Identity-Aware Proxy (IAP) is a service that provides a central authorization layer for applications accessed by HTTPS. The IdentityAwareProxy class in gcp-pilot provides a high-level interface for interacting with Google Cloud IAP.

Installation

To use the IAP functionality, you need to install gcp-pilot:

pip install gcp-pilot

Usage

Initialization

from gcp_pilot.iap import IdentityAwareProxy

# Initialize with an audience
iap = IdentityAwareProxy(audience="https://example.com")

# Initialize with service account impersonation
iap = IdentityAwareProxy(
    audience="https://example.com",
    impersonate_account="service-account@project-id.iam.gserviceaccount.com"
)

The audience parameter is required and should be the URL of the IAP-protected resource you want to access.

Getting an IAP Token

# Get an IAP token
token = iap.token
print(f"IAP Token: {token}")

The token property automatically handles token generation, either by: 1. Getting a token from the GCP metadata server (when running on GCP) 2. Getting a token using the service account credentials (when running outside GCP)

Using IAP Headers

# Get headers for IAP-protected requests
headers = iap.headers
print(f"IAP Headers: {headers}")

# Use the headers in a request
import requests

response = requests.get(
    url="https://example.com",
    headers=headers
)
print(f"Response: {response.text}")

The headers property returns a dictionary with the Authorization header set to "Bearer {token}".

Example: Accessing an IAP-Protected Cloud Run Service

from gcp_pilot.iap import IdentityAwareProxy
import requests

# Initialize IAP for a Cloud Run service
iap = IdentityAwareProxy(audience="https://my-service-abcdef-uc.a.run.app")

# Make a request to the IAP-protected service
response = requests.get(
    url="https://my-service-abcdef-uc.a.run.app",
    headers=iap.headers
)

# Process the response
if response.status_code == 200:
    print("Successfully accessed IAP-protected service")
    print(f"Response: {response.json()}")
else:
    print(f"Failed to access IAP-protected service: {response.status_code}")
    print(f"Error: {response.text}")

Example: Accessing an IAP-Protected App Engine Service

from gcp_pilot.iap import IdentityAwareProxy
import requests

# Initialize IAP for an App Engine service
iap = IdentityAwareProxy(audience="https://my-service-dot-my-project.appspot.com")

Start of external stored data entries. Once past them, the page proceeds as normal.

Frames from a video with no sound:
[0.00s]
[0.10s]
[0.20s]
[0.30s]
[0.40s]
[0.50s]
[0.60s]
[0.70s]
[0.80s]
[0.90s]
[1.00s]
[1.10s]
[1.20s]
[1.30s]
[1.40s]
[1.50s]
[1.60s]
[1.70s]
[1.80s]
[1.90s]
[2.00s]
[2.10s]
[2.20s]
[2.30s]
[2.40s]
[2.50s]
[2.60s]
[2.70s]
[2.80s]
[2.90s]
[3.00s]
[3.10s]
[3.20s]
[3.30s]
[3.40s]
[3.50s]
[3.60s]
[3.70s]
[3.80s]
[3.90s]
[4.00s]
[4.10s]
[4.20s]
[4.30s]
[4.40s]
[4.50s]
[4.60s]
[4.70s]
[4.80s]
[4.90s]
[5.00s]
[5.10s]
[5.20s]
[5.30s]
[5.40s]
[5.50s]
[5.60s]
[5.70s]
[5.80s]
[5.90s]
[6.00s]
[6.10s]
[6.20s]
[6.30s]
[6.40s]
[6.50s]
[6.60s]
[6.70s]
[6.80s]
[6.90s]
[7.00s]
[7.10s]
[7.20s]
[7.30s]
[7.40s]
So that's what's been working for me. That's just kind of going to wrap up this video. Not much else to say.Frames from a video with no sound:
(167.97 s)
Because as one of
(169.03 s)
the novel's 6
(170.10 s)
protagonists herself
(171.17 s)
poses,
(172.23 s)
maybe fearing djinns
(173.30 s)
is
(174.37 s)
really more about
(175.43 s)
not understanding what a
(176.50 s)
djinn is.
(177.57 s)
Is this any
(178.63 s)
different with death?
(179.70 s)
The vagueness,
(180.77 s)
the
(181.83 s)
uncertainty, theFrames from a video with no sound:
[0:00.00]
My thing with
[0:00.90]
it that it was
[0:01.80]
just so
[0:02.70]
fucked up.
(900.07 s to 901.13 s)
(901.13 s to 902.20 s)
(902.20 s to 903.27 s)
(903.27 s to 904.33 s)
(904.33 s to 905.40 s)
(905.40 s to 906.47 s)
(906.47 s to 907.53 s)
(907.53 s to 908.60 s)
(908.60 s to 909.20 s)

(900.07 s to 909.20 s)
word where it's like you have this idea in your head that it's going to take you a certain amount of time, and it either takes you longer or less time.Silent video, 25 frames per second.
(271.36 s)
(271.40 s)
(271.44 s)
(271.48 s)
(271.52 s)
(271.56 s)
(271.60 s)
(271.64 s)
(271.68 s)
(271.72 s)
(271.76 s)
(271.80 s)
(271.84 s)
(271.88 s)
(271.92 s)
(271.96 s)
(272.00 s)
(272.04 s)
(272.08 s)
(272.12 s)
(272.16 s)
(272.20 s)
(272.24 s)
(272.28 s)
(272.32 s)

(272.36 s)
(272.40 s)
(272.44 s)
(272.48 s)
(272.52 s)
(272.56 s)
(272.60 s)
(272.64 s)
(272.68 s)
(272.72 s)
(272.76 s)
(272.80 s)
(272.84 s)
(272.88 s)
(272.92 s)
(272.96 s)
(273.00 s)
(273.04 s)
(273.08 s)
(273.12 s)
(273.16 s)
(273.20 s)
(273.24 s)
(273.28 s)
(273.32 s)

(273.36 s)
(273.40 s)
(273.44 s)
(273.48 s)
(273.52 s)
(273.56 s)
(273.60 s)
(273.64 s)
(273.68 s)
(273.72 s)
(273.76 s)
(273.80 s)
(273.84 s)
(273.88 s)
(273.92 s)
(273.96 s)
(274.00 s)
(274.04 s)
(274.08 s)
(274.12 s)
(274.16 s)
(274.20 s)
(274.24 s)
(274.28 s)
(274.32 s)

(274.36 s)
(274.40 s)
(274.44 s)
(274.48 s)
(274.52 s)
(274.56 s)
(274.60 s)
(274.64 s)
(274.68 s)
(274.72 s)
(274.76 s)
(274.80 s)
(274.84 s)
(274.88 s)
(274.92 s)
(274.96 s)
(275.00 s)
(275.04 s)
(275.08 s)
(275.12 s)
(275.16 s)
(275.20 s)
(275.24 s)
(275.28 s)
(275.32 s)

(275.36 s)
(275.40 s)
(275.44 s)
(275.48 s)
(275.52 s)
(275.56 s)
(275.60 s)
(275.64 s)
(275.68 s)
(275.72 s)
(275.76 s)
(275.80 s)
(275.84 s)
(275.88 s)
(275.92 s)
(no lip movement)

# Make a request to the IAP-protected service
response = requests.get(
    url="https://my-service-dot-my-project.appspot.com",
    headers=iap.headers
)

# Process the response
if response.status_code == 200:
    print("Successfully accessed IAP-protected service")
    print(f"Response: {response.json()}")
else:
    print(f"Failed to access IAP-protected service: {response.status_code}")
    print(f"Error: {response.text}")

Example: Accessing an IAP-Protected Compute Engine Service

from gcp_pilot.iap import IdentityAwareProxy
import requests

# Initialize IAP for a Compute Engine service
iap = IdentityAwareProxy(audience="https://my-vm-ip.region.c.my-project.internal")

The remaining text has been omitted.